_DATA PROVIDED_:

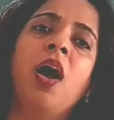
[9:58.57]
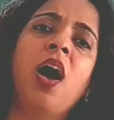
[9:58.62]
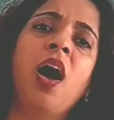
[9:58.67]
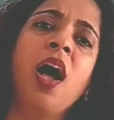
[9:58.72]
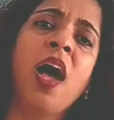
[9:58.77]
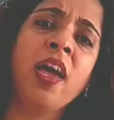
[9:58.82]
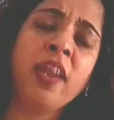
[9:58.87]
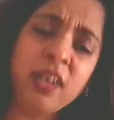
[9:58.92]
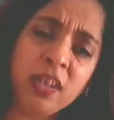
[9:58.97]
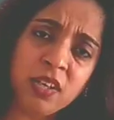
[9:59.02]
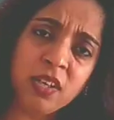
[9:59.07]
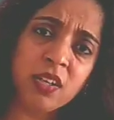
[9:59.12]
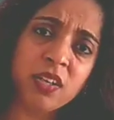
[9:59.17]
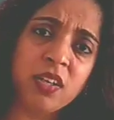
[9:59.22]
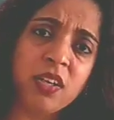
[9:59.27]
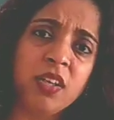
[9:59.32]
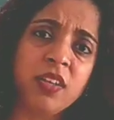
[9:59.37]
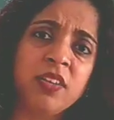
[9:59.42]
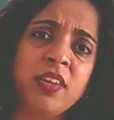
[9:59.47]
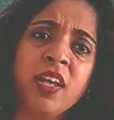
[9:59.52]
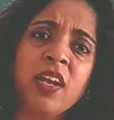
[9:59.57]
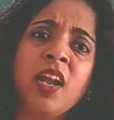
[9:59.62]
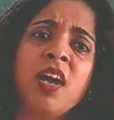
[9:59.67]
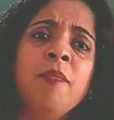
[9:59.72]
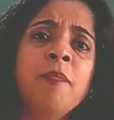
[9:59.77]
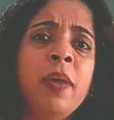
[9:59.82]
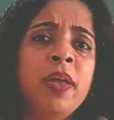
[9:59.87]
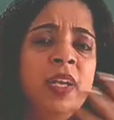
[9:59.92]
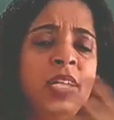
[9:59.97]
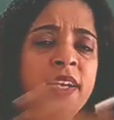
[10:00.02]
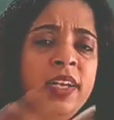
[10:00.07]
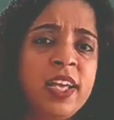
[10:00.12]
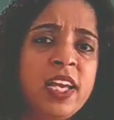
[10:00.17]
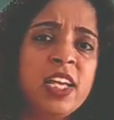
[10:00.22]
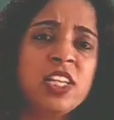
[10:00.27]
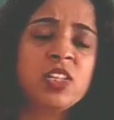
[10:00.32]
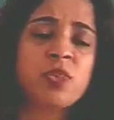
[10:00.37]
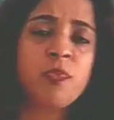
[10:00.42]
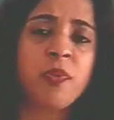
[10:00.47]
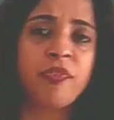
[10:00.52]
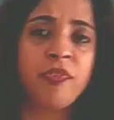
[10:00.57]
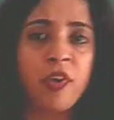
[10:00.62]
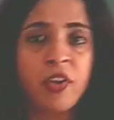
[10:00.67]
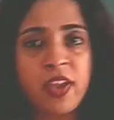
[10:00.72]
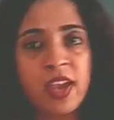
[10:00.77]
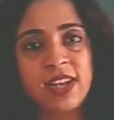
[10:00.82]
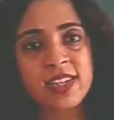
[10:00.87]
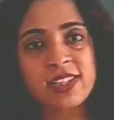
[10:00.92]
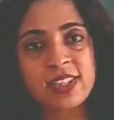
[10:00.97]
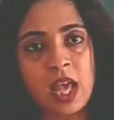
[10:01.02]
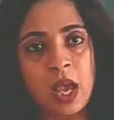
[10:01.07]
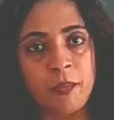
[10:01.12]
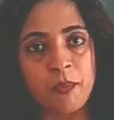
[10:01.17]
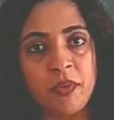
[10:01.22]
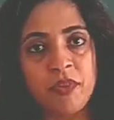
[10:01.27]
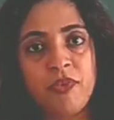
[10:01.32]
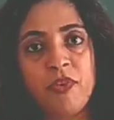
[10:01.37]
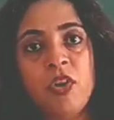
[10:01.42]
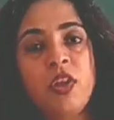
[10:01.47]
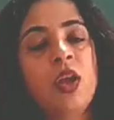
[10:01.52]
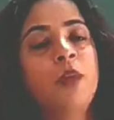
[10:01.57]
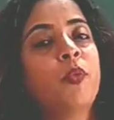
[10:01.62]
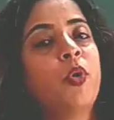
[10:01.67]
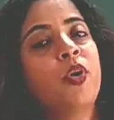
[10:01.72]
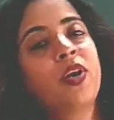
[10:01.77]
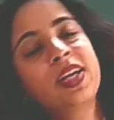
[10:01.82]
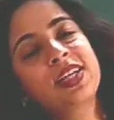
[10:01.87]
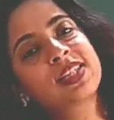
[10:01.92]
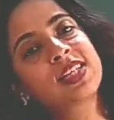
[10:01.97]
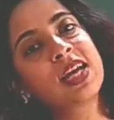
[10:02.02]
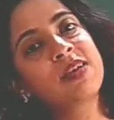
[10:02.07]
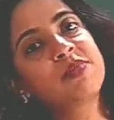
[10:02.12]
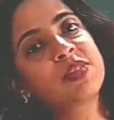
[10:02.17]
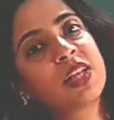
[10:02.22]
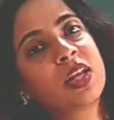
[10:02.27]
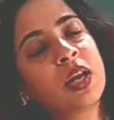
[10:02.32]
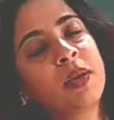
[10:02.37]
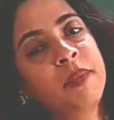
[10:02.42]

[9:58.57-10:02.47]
And there are many days before your exam, before your board exams, there are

_DIRECTIONS FOR THIS TASK_:
Would you restate all of the data above word for word, omitting the pictures?

_REPLY_:
[9:58.57]
[9:58.62]
[9:58.67]
[9:58.72]
[9:58.77]
[9:58.82]
[9:58.87]
[9:58.92]
[9:58.97]
[9:59.02]
[9:59.07]
[9:59.12]
[9:59.17]
[9:59.22]
[9:59.27]
[9:59.32]
[9:59.37]
[9:59.42]
[9:59.47]
[9:59.52]
[9:59.57]
[9:59.62]
[9:59.67]
[9:59.72]
[9:59.77]
[9:59.82]
[9:59.87]
[9:59.92]
[9:59.97]
[10:00.02]
[10:00.07]
[10:00.12]
[10:00.17]
[10:00.22]
[10:00.27]
[10:00.32]
[10:00.37]
[10:00.42]
[10:00.47]
[10:00.52]
[10:00.57]
[10:00.62]
[10:00.67]
[10:00.72]
[10:00.77]
[10:00.82]
[10:00.87]
[10:00.92]
[10:00.97]
[10:01.02]
[10:01.07]
[10:01.12]
[10:01.17]
[10:01.22]
[10:01.27]
[10:01.32]
[10:01.37]
[10:01.42]
[10:01.47]
[10:01.52]
[10:01.57]
[10:01.62]
[10:01.67]
[10:01.72]
[10:01.77]
[10:01.82]
[10:01.87]
[10:01.92]
[10:01.97]
[10:02.02]
[10:02.07]
[10:02.12]
[10:02.17]
[10:02.22]
[10:02.27]
[10:02.32]
[10:02.37]
[10:02.42]

[9:58.57-10:02.47]
And there are many days before your exam, before your board exams, there are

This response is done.